Tense, distracted, frustrated, or starting to rush.

Orange / Overloaded

Spiralling, panicky, snappy, or close to shutting down.

Red / Need immediate tautoko

Unsafe, flooded, shut down, or unable to cope alone.

2. What does rising stress look like across the whare?

Part of the whare Yellow signs Orange signs Red signs
Taha Tinana
Taha Hinengaro
Taha Whānau
Taha Wairua

3. What should happen early?

  1. 1
    At yellow Choose one fast reset: breath, water, stretch, movement, or stepping out briefly.
  2. 2
    At orange Reduce pressure, use a stronger support, and tell a trusted person you need help to regulate.
  3. 3
    At red Stay with trusted adults and follow the support process already named by your kura. Do not carry it alone.

4. Who or what helps at each stage?

My fastest reset

Person I can tell when I hit orange

Place or routine that helps me settle

What my school wants me to do if I hit red

If the thermometer is showing something serious

Urgent support belongs with real people

This page is for noticing and planning. If a student is in an unsafe or crisis state, stop the worksheet and move into the actual support pathway your kura or school has already set up.

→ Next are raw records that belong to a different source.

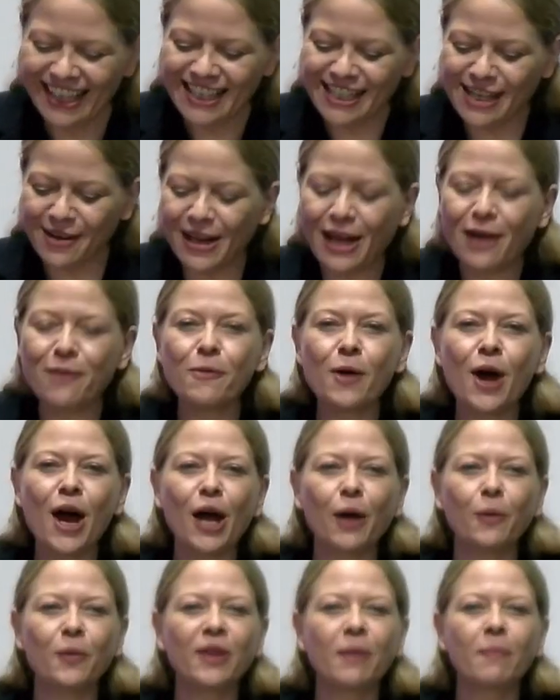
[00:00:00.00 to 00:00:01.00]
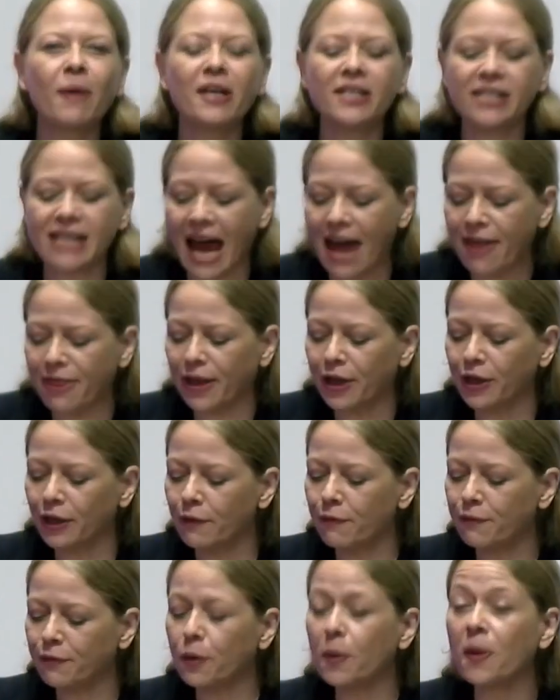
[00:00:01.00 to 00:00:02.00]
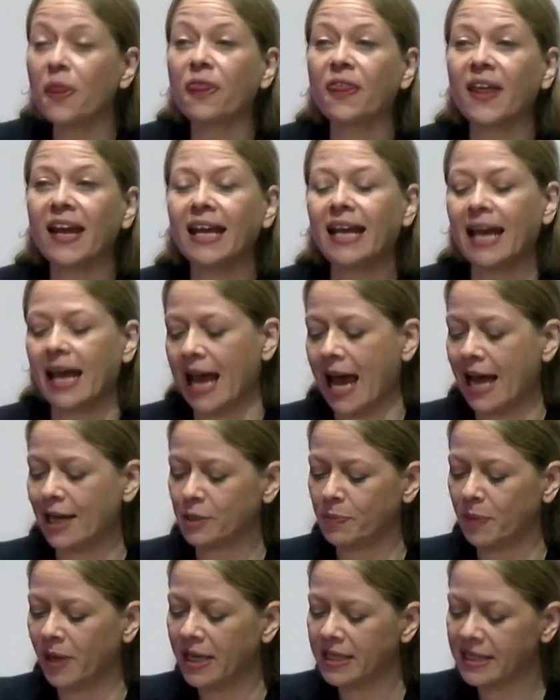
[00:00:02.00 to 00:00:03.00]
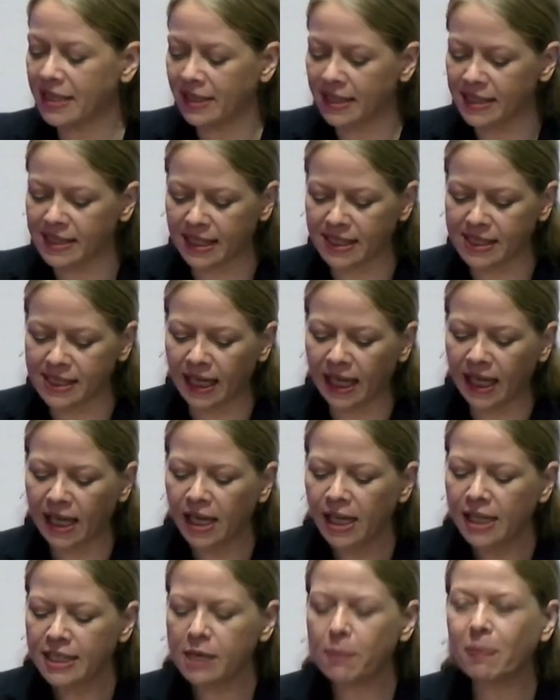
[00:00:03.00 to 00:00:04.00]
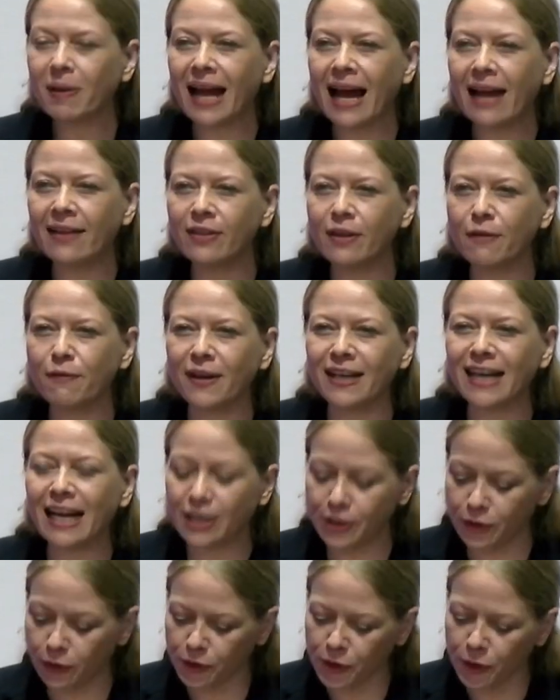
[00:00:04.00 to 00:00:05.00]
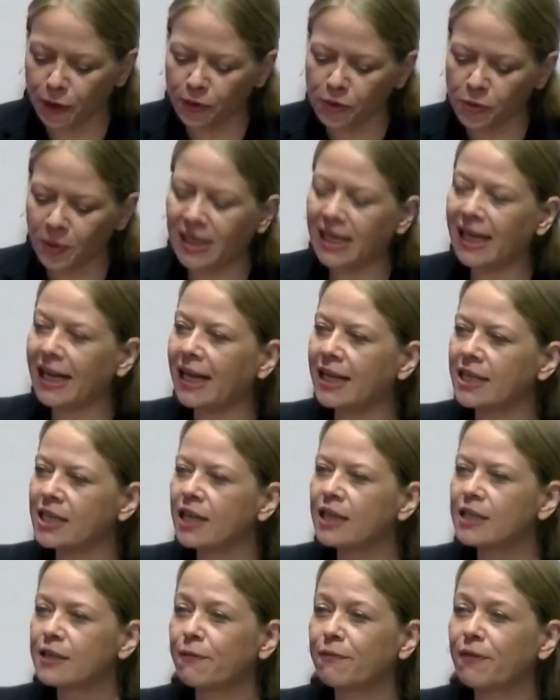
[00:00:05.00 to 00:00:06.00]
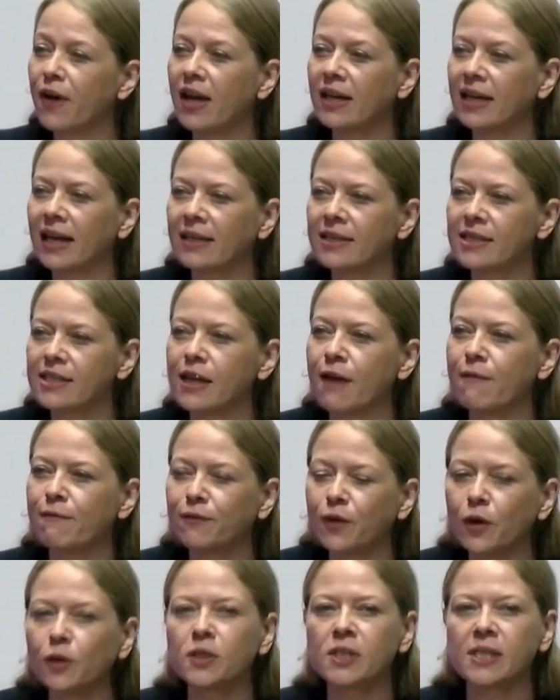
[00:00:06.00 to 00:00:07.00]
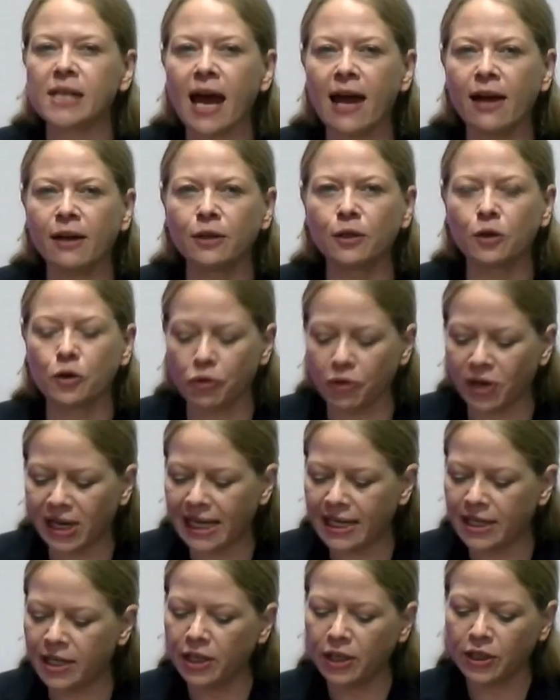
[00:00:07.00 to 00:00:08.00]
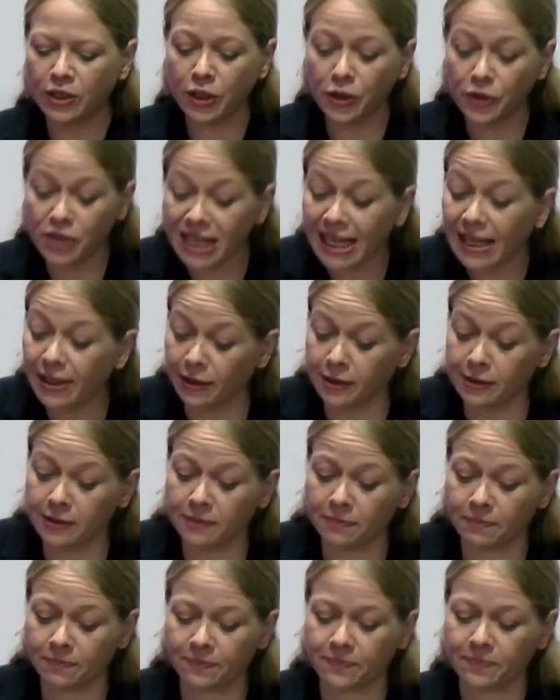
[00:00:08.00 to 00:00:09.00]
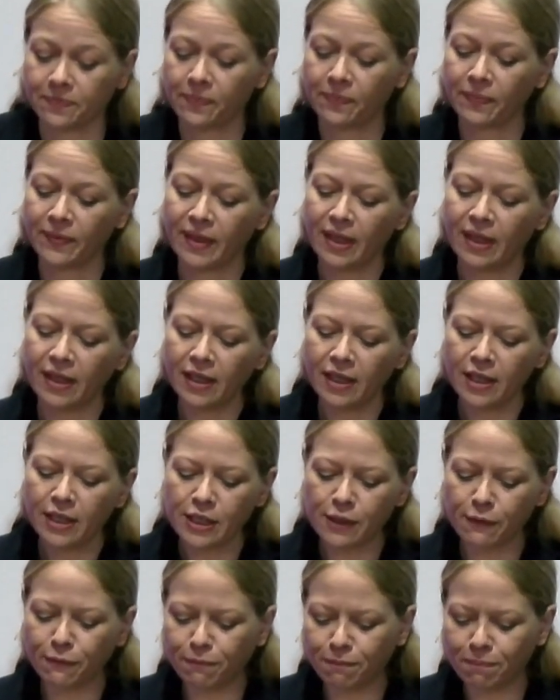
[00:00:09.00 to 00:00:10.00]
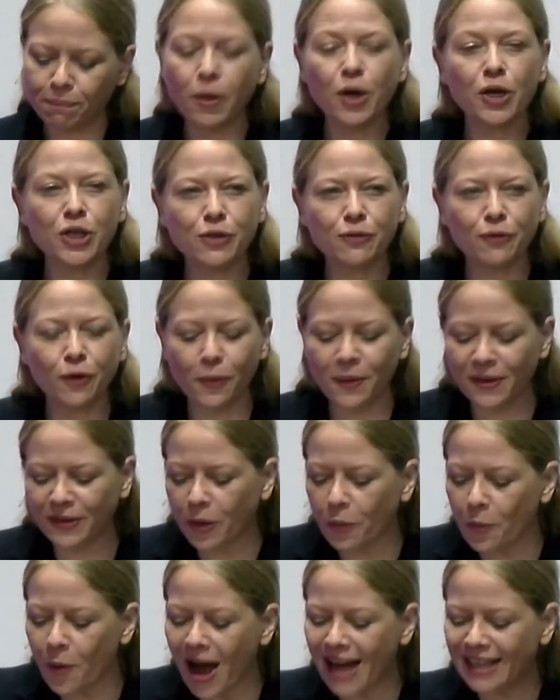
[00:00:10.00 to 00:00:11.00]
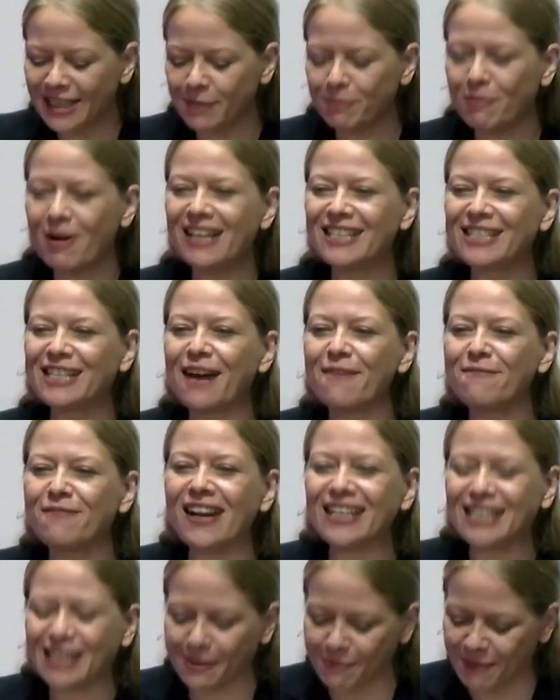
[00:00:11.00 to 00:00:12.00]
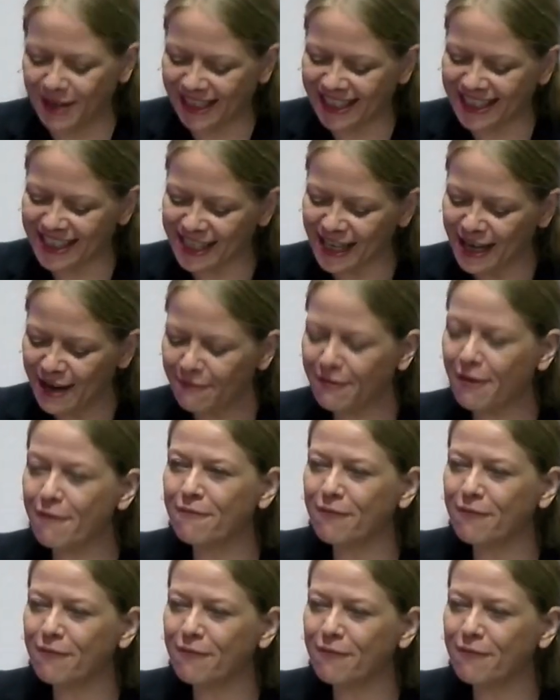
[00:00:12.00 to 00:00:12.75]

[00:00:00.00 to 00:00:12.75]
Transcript: so we can work with the most ethical and forward-thinking experts in the city to plan the financial tools we need to finance a full-scale Green New Deal, to push forward the widespread divestment from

Thermometers are most useful when they lead to timely human support.

Ngā Whāinga Akoranga · Learning Intentions

  • Identify personal stress triggers and describe them with specificity
  • Rate stress intensity accurately and track changes over time
  • Connect different stress levels to different coping strategies
  • Recognise the physical, emotional, and social signs of stress in themselves

Paearu Angitu · Success Criteria

  • I can name at least three stress triggers and explain why they raise my temperature
  • I can accurately rate my stress on the thermometer with a brief explanation
  • I have matched different intensity levels to specific coping strategies
  • I can identify physical signs of stress in my body — not just thoughts and feelings

Hononga Marautanga · Curriculum Alignment

Health and Physical Education — Hauora

Level 3–4: Identify and describe the relationship between feelings, thoughts, and actions; develop strategies to maintain and enhance hauora across the four pou of Te Whare Tapa Whā; recognise the impact of connections and relationships on wellbeing.

Social Sciences — Tikanga ā-Iwi

Level 3–4: Understand how cultural practices and values shape identity and wellbeing; recognise the role of community and whānau in supporting individuals; explore how Indigenous frameworks offer ways of understanding health that are distinct from Western biomedical models.

Aronga Mātauranga Māori

Māori understandings of stress and pressure include concepts that Western frameworks often miss: the weight of tapu (restriction and sacred obligation), the strain of disconnection from turangawaewae (one's place of standing), and the toll of being unable to express one's cultural identity without cost. A stress thermometer used in an Aotearoa classroom should invite students to name these sources of pressure too — not just academic deadlines and social conflict. Recognising the full range of stressors means ākonga can seek the full range of support, including cultural reconnection as a pathway to wellbeing.

Ngā Rauemi Tautoko · Support Materials

Tuhia ōu whakaaro · Write Your Thoughts

What is your stress level right now on the thermometer? What is causing it — and what would bring it down?